Forum IC 2026 : Le secteur privé est vital pour l’humanitaire

Forum IC 2026 : Le secteur privé est vital pour l'humanitaire

La cinquième édition du Forum de coopération internationale de Genève (Forum IC) s’est tenue les 26 et 27 février 2026. Organisé par la Direction du développement et de la coopération (DDC) suisse, l’événement a réuni des leaders mondiaux pour repenser l’aide d’urgence.

Au cœur des débats, Marie-Laure Akin-Olugbade, vice-présidente principale du Groupe de la Banque africaine de développement (BAD), a partagé une vision novatrice : transformer le secteur privé en un partenaire humanitaire à part entière.

Le secteur privé : Un moteur de résilience en Afrique

Lors du panel intitulé « Impliquer le secteur privé dans l’action humanitaire », modéré par l’ambassadeur Pietro Lazzeri, les intervenants ont rappelé une réalité économique cruciale. En Afrique, le secteur privé emploie près de 80 % de la population.

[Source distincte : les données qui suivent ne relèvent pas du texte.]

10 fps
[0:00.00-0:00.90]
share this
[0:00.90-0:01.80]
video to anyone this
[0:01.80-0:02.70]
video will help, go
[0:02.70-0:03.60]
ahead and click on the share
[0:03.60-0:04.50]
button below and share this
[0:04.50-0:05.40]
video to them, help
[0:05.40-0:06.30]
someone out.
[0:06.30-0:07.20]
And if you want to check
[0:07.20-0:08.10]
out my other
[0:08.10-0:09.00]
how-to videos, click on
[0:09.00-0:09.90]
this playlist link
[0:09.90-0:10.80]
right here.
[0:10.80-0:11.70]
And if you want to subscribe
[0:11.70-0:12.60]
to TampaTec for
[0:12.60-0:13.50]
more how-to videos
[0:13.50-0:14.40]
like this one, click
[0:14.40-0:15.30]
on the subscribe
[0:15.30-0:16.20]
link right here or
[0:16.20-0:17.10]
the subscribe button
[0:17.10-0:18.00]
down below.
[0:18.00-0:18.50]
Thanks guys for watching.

« Derrière chaque crise, il y a des marchés qui s’effondrent et des emplois perdus », a souligné Mme Akin-Olugbade.

Plutôt que de voir les entreprises comme de simples donateurs, la BAD les considère comme des piliers de la prévention, de la stabilisation et de la reprise économique post-conflit.

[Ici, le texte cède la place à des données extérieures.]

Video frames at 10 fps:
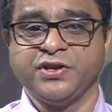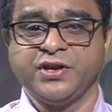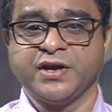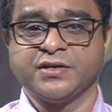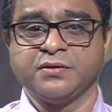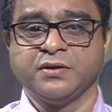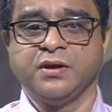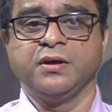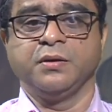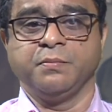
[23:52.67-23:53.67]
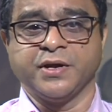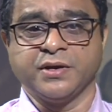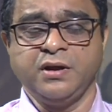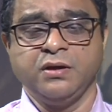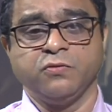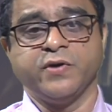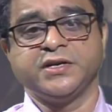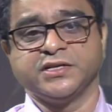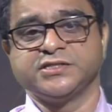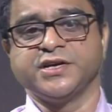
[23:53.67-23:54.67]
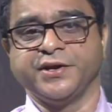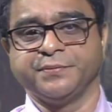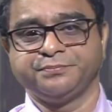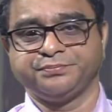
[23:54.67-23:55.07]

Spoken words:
integrated manner quite necessary.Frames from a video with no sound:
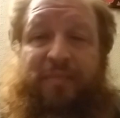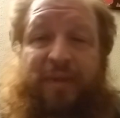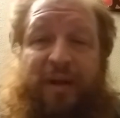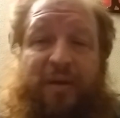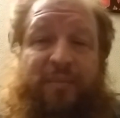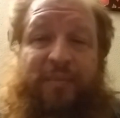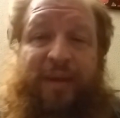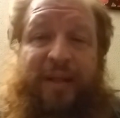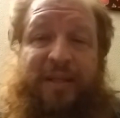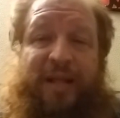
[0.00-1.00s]
You know,
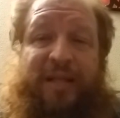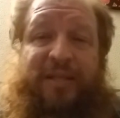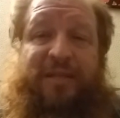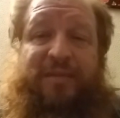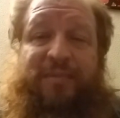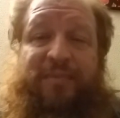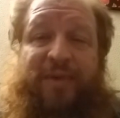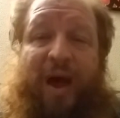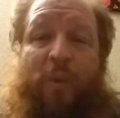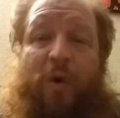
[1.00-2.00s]
it's
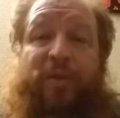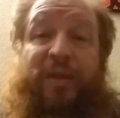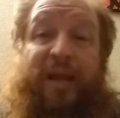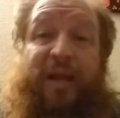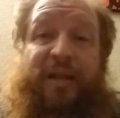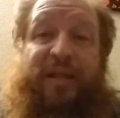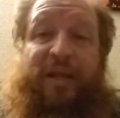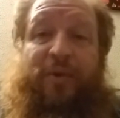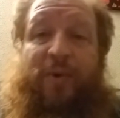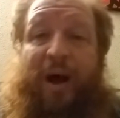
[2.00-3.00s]
not worth getting a
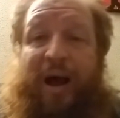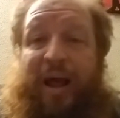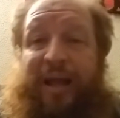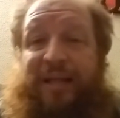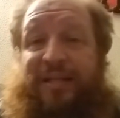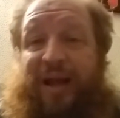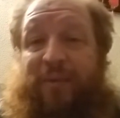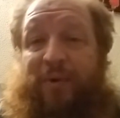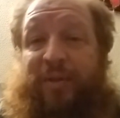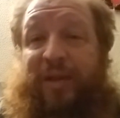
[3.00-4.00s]
DUI. It's
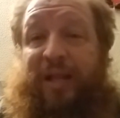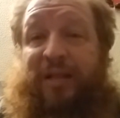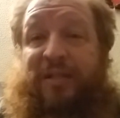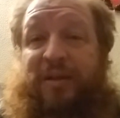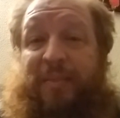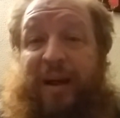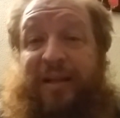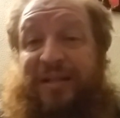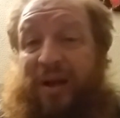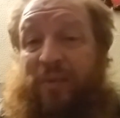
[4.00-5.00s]
not worth killing somebody.
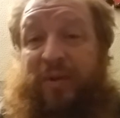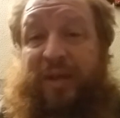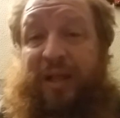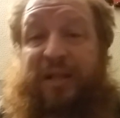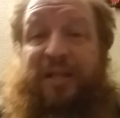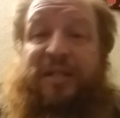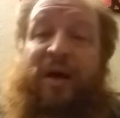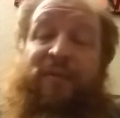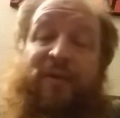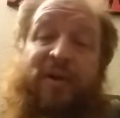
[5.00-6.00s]
It's not worth killing
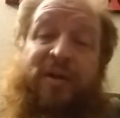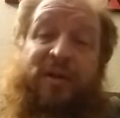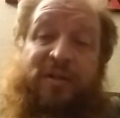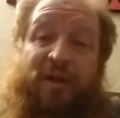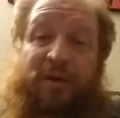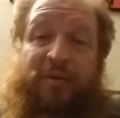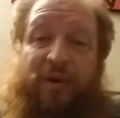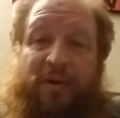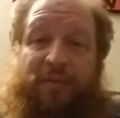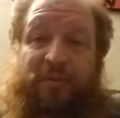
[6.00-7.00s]
yourself. So,
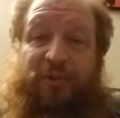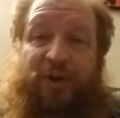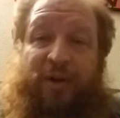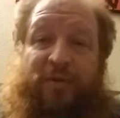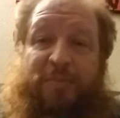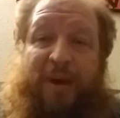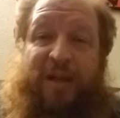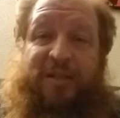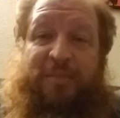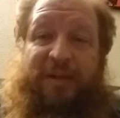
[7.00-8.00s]
drink
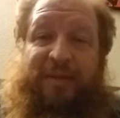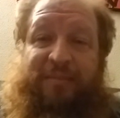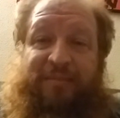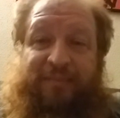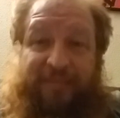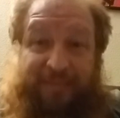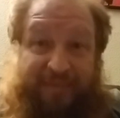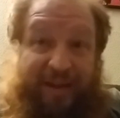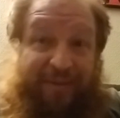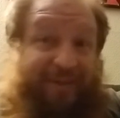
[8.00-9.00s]
responsibly.
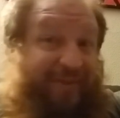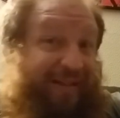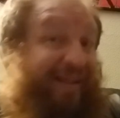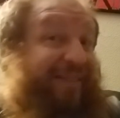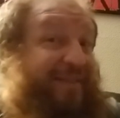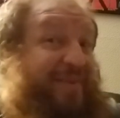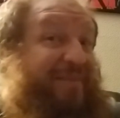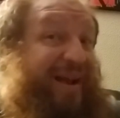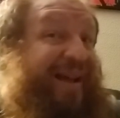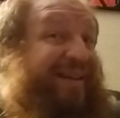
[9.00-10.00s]
Yeah, you
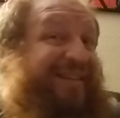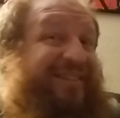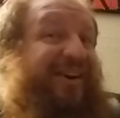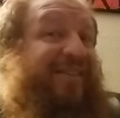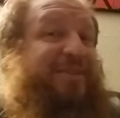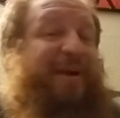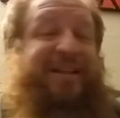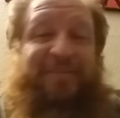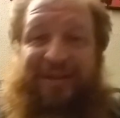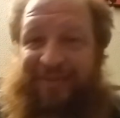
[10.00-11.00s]
remember that, huh? Drink
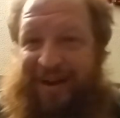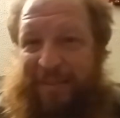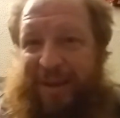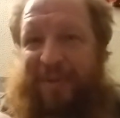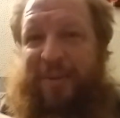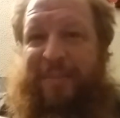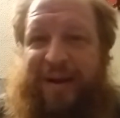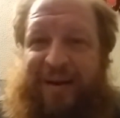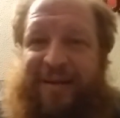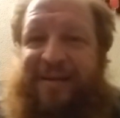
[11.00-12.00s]
responsibly when I make my own
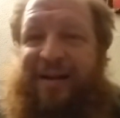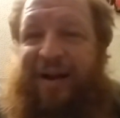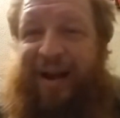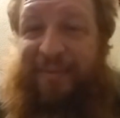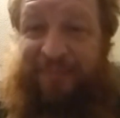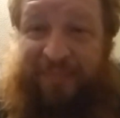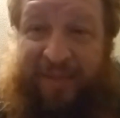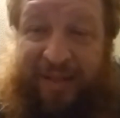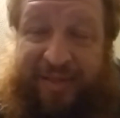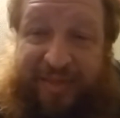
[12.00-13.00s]
beer. All right.
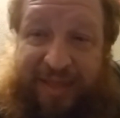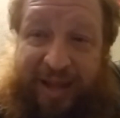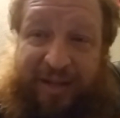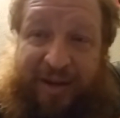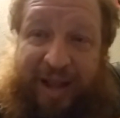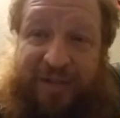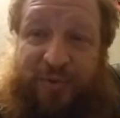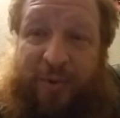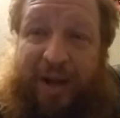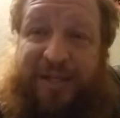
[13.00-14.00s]
Thank you guys
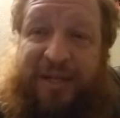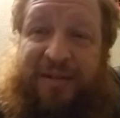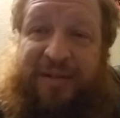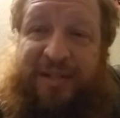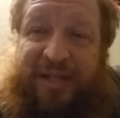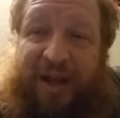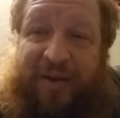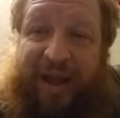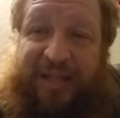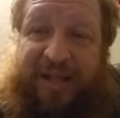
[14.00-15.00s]
for watching. See y'all
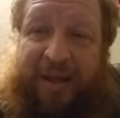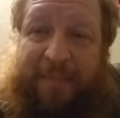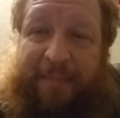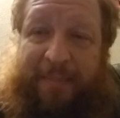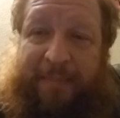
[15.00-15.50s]
next time.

Complémentarité : L’approche stratégique de la BAD

Marie-Laure Akin-Olugbade a précisé que la Banque ne cherche pas à remplacer les acteurs humanitaires, mais à les compléter via des instruments financiers adaptés :

  • Madagascar : Soutien à plus de 300 TPME via la Facilité d’appui à la transition, leur offrant un accès inédit au crédit bancaire.

  • Soudan : Partenariat avec le Groupe DAL pour stabiliser les chaînes de valeur agricoles en période de conflit.

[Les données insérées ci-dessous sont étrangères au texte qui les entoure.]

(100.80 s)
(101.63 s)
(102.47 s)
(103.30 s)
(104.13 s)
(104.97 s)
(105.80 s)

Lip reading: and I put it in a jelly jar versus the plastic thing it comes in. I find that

  • Sahel : Collaboration étroite avec le CICR pour allier expertise humanitaire de terrain et puissance de financement multilatéral.

Vers une réponse humanitaire pérenne et responsable

Le panel a conclu que l’engagement du secteur privé doit être responsable et ne jamais alimenter les conflits. L’objectif est de relancer l’économie locale et de restaurer les services essentiels pour réduire le risque de rechute.

Pour la BAD, la clé d’une aide efficace réside dans la synergie entre les banques de développement, les agences humanitaires et les entreprises locales. Cette collaboration structurée permet de passer d’une aide de survie à une véritable reconstruction durable.